Netflix: Lessons We’ve Learned Using AWS

c2 · on Dec 16, 2010

Sounds like the AWS architecture caused Netflix to write better code ( read: more durable, more fault tolerant ). Less assumptions baked in the code, and it will be easier to port it to a new data center/cloud architecture if AWS doesn't meet their needs.

As Netflix continues to scale, these changes will make managing that growth much easier.

A lot of you seem to take this post as being negative against AWS architecture. I take it more as a good collection of common things that you need to watch out for in distributed environments, specifically the dangers of assumptions within your current infrastructure which may change dramatically as you scale.

jemfinch · on Dec 16, 2010

Their "Chaos Monkey" approach reminds me of an excellent paper on "Crash Only Software": http://goo.gl/dqDII

The best way to test the uncommon case is to make it more common.

aw3c2 · on Dec 16, 2010

Please do not use URL shorteners when they are not needed. They are obfuscating.

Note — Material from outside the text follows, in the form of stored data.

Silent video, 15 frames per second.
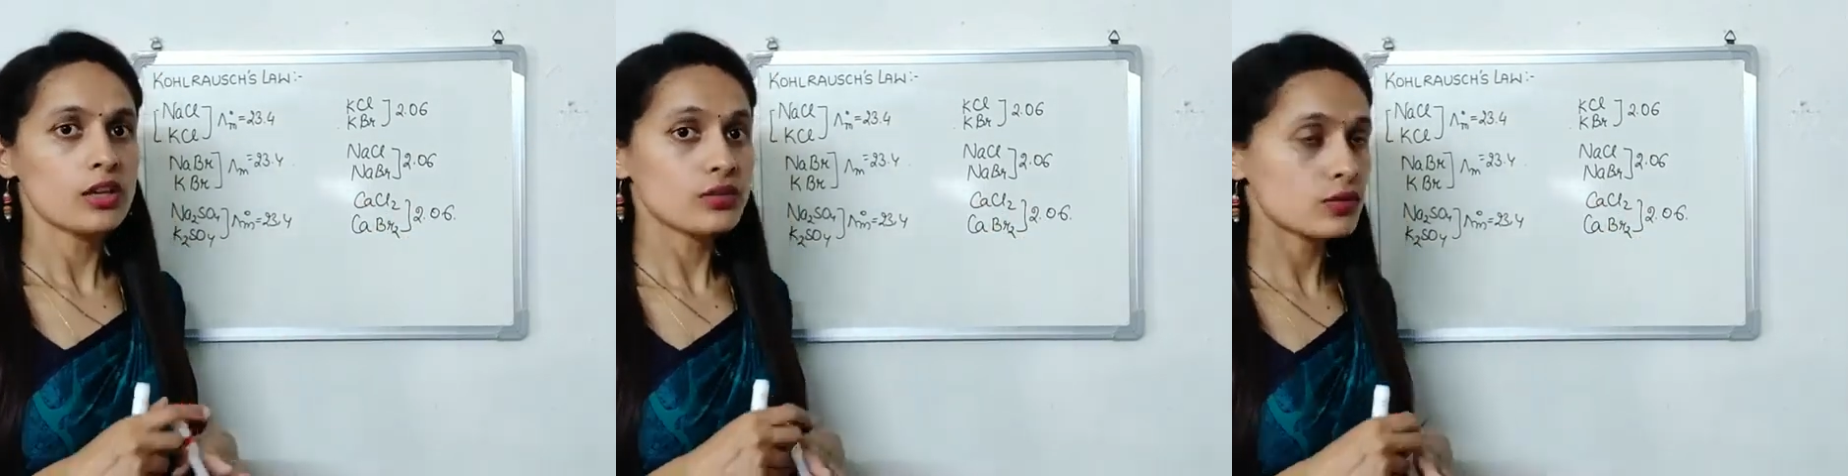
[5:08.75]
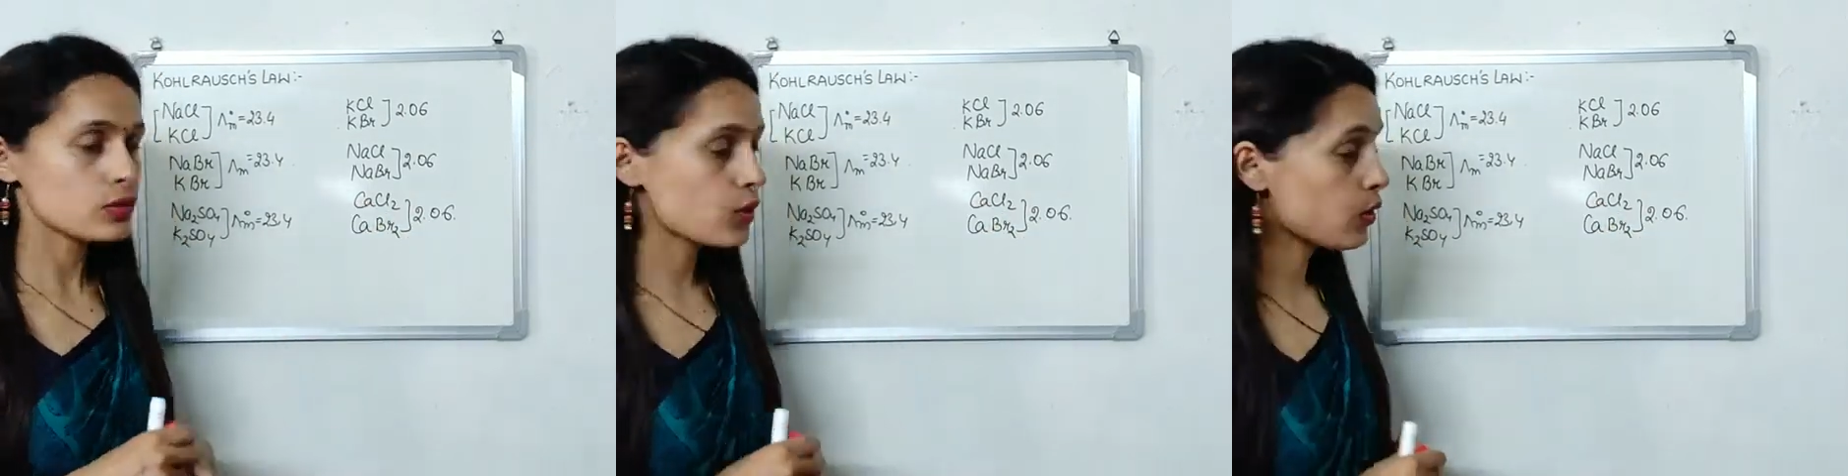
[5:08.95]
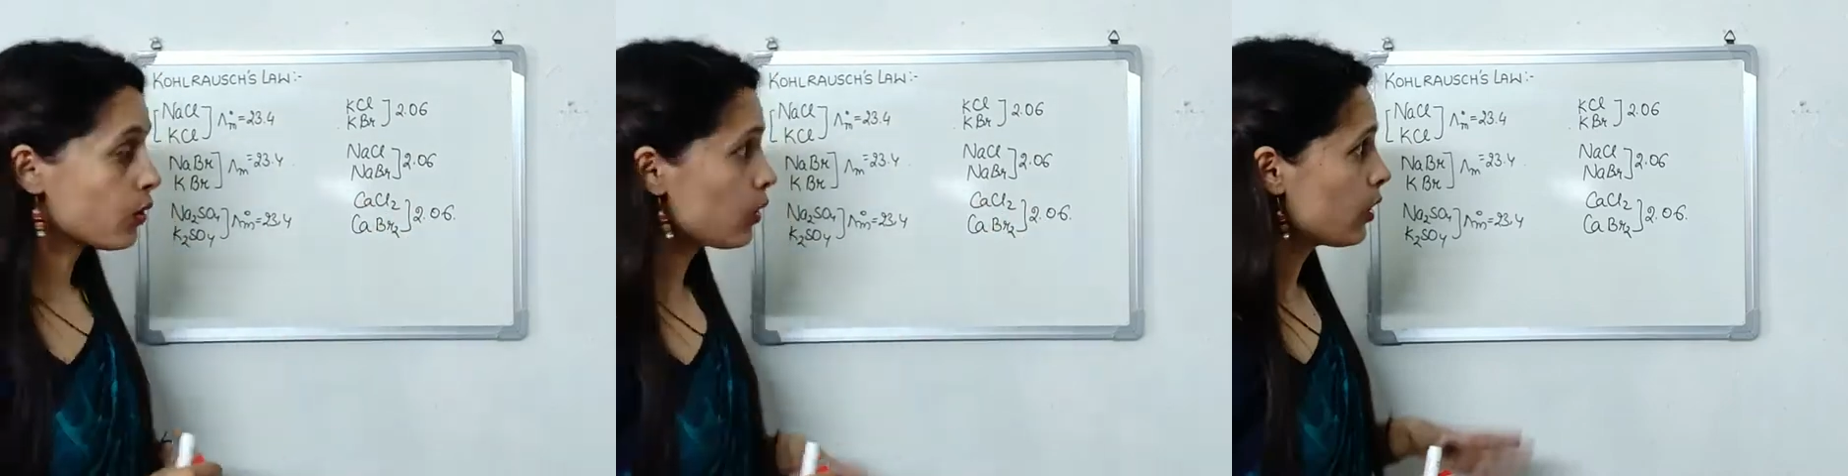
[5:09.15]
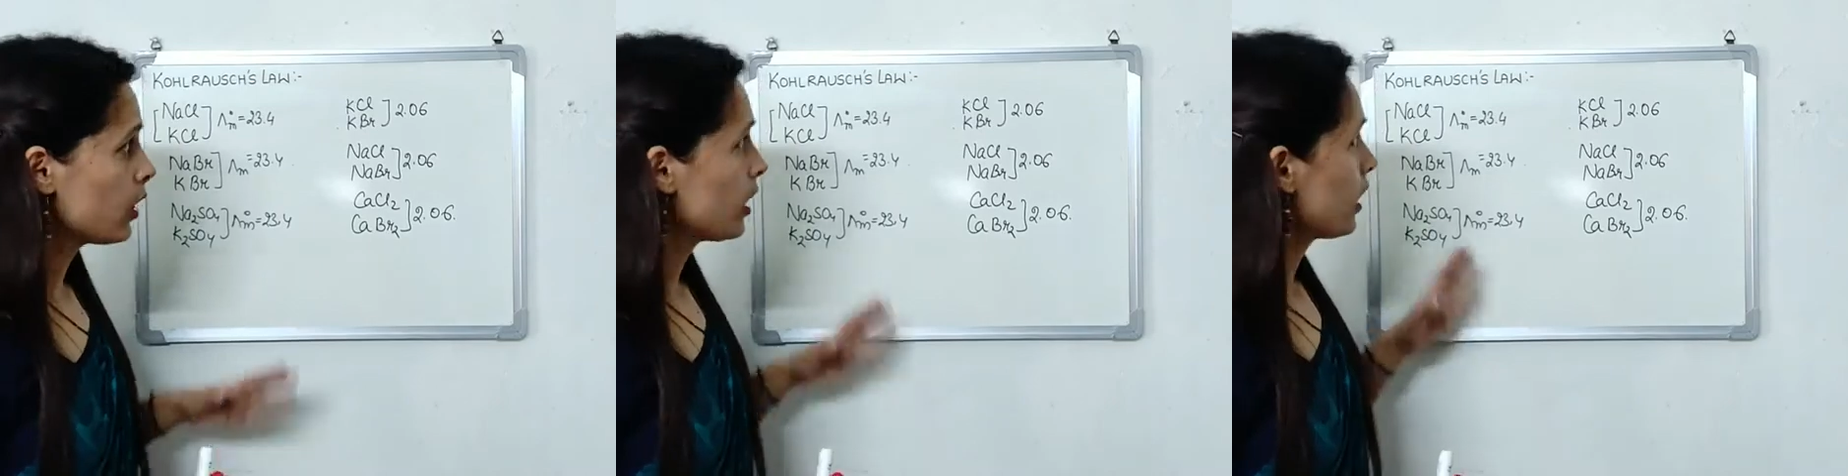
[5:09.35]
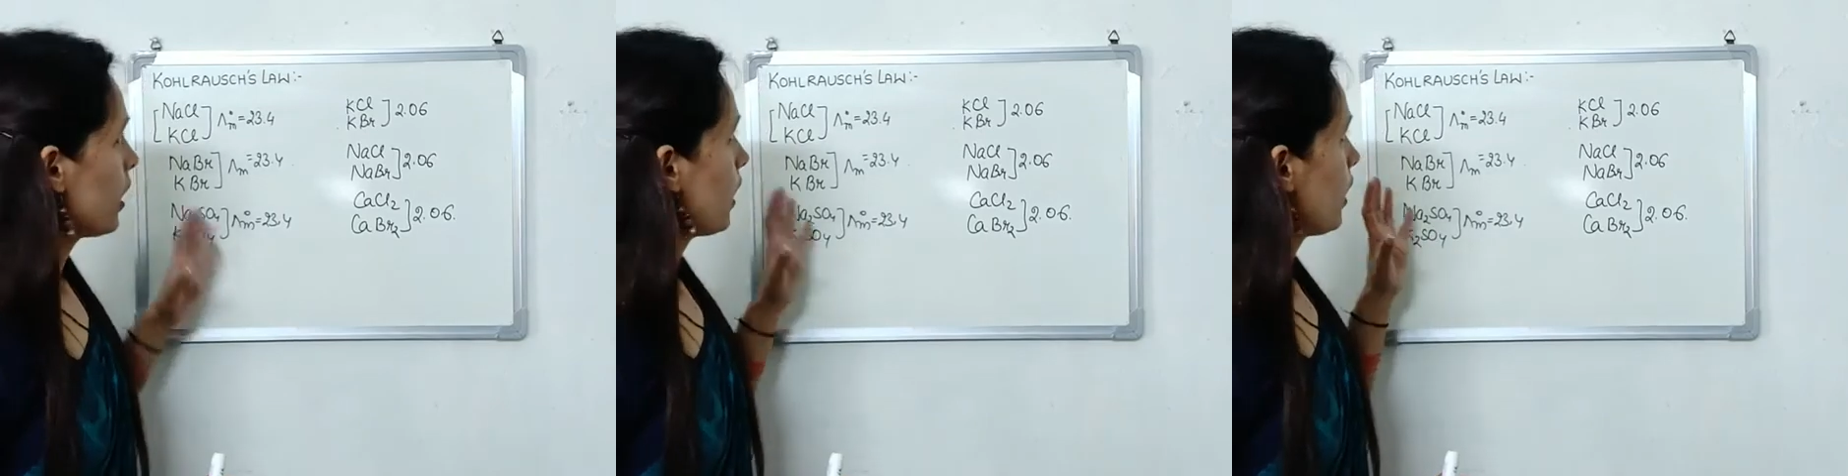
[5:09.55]

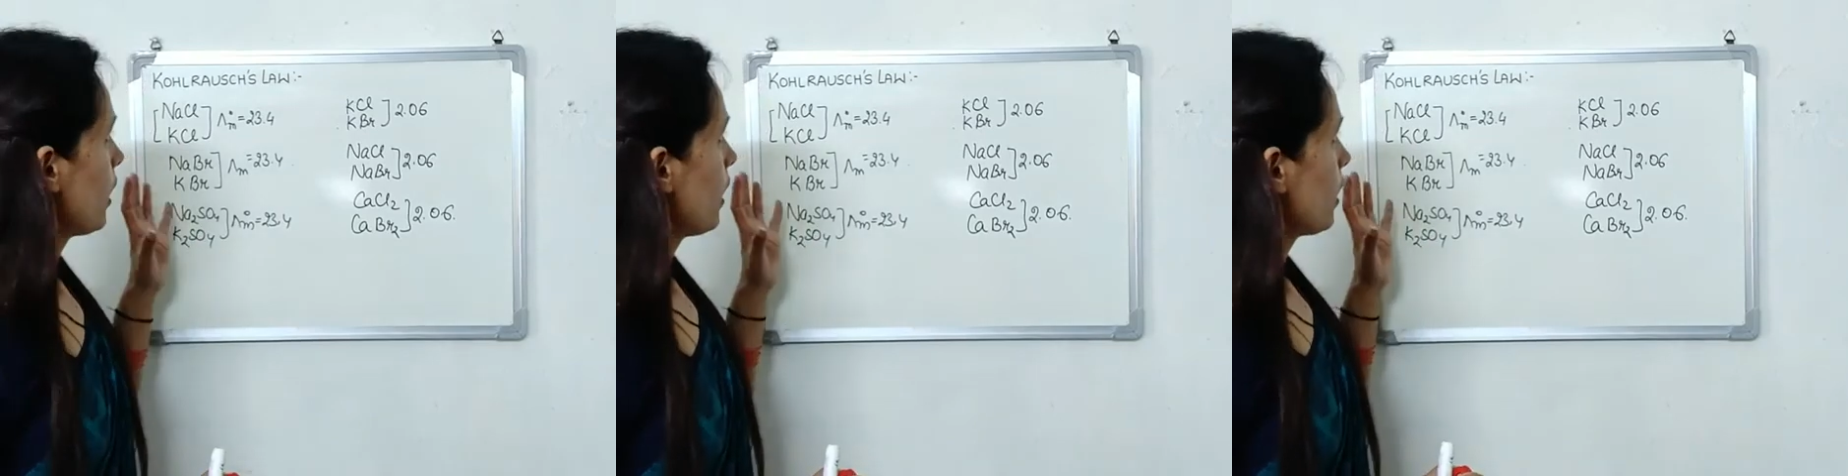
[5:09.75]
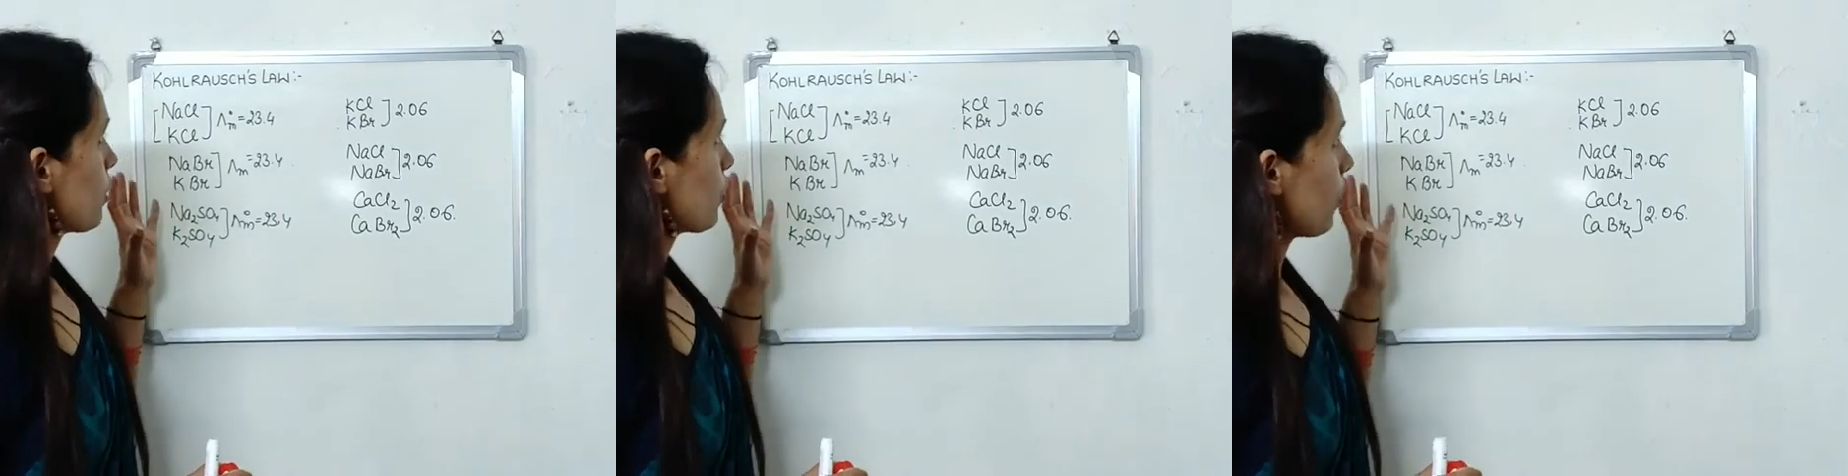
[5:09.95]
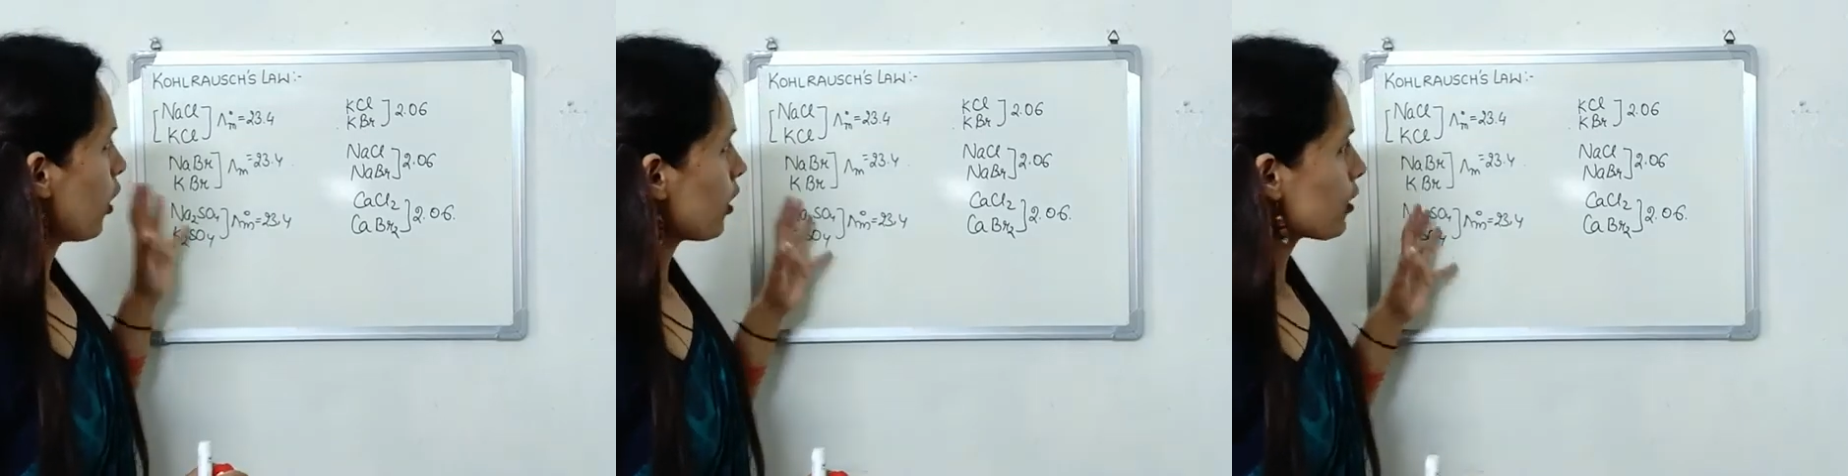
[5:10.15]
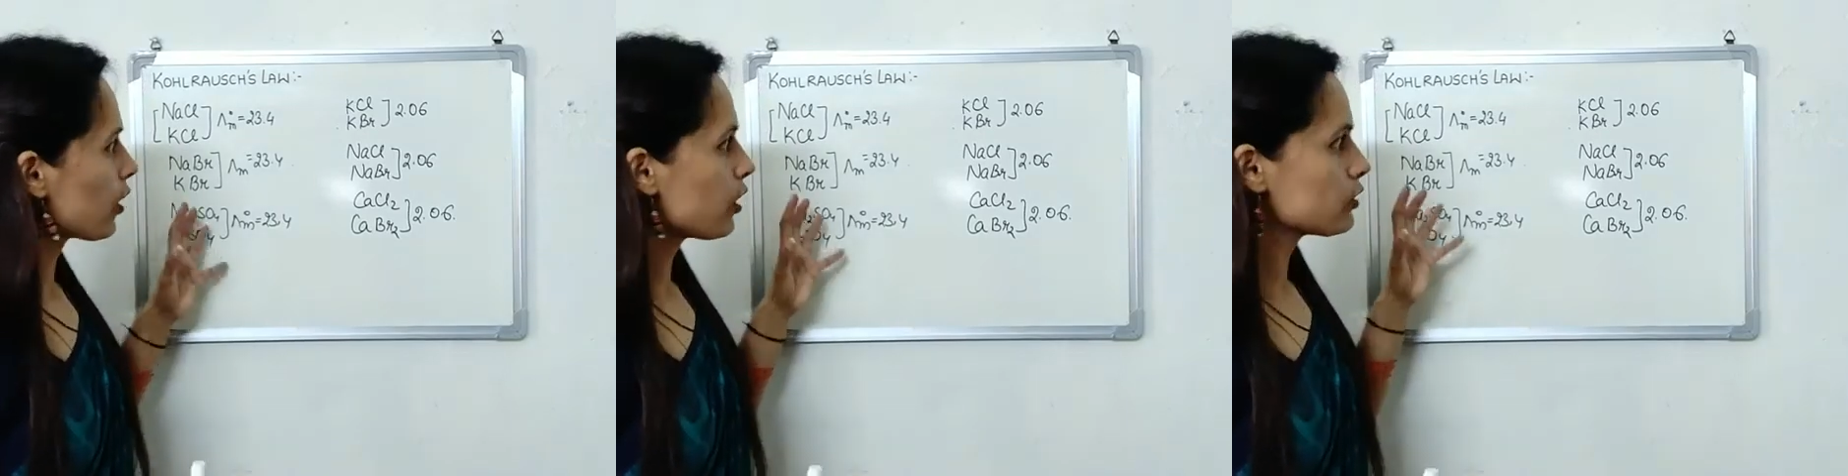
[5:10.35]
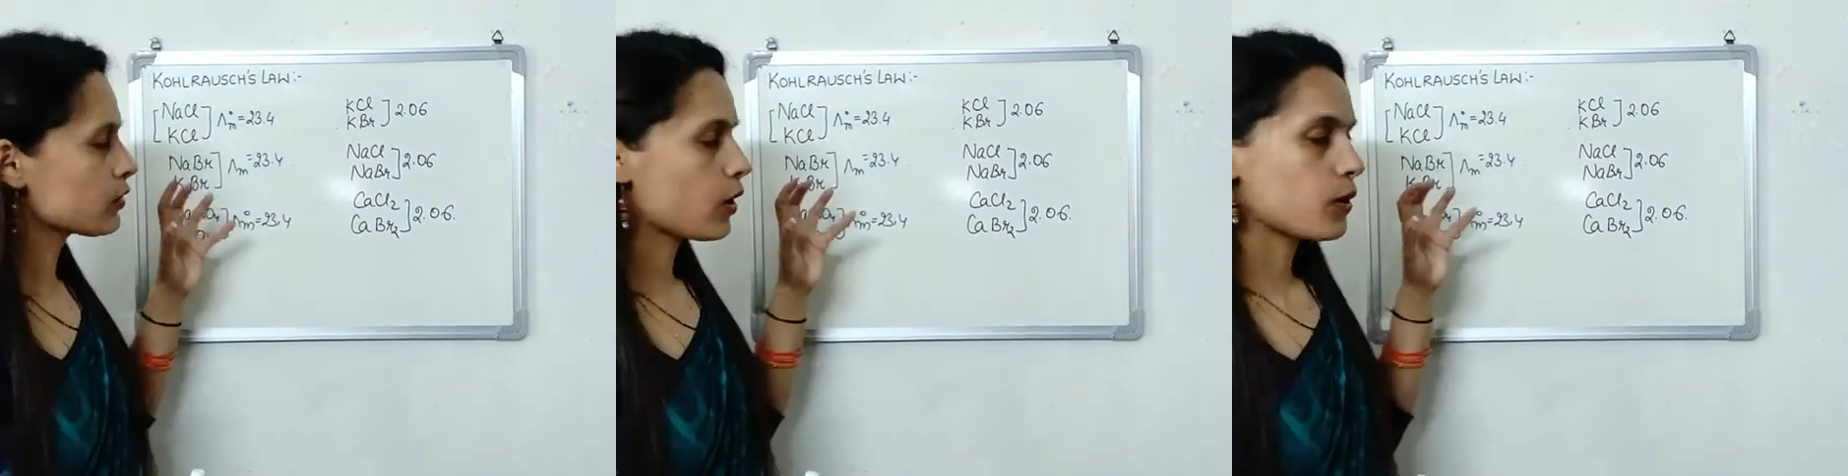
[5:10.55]
So Kohlrausch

Actual URL is http://citeseerx.ist.psu.edu/viewdoc/download?doi=10.1.1.90.... and that is a direct link to a PDF.

jemfinch · on Dec 16, 2010

When pg implements proper hyperlinking that doesn't clutter up my text with an ugly URL, I'll stop using a shortener. I understand the positives and negatives of using a shortener, but the positive impact on readability seems to outweigh the negatives when I'm confronted with an ugly link longer than the text I use to introduce it. Sorry if that offends you.

I should have noted that my link was a PDF, though. My apologies for that oversight.

dpritchett · on Dec 16, 2010

The HN community has long used footnotes to help with readability [1].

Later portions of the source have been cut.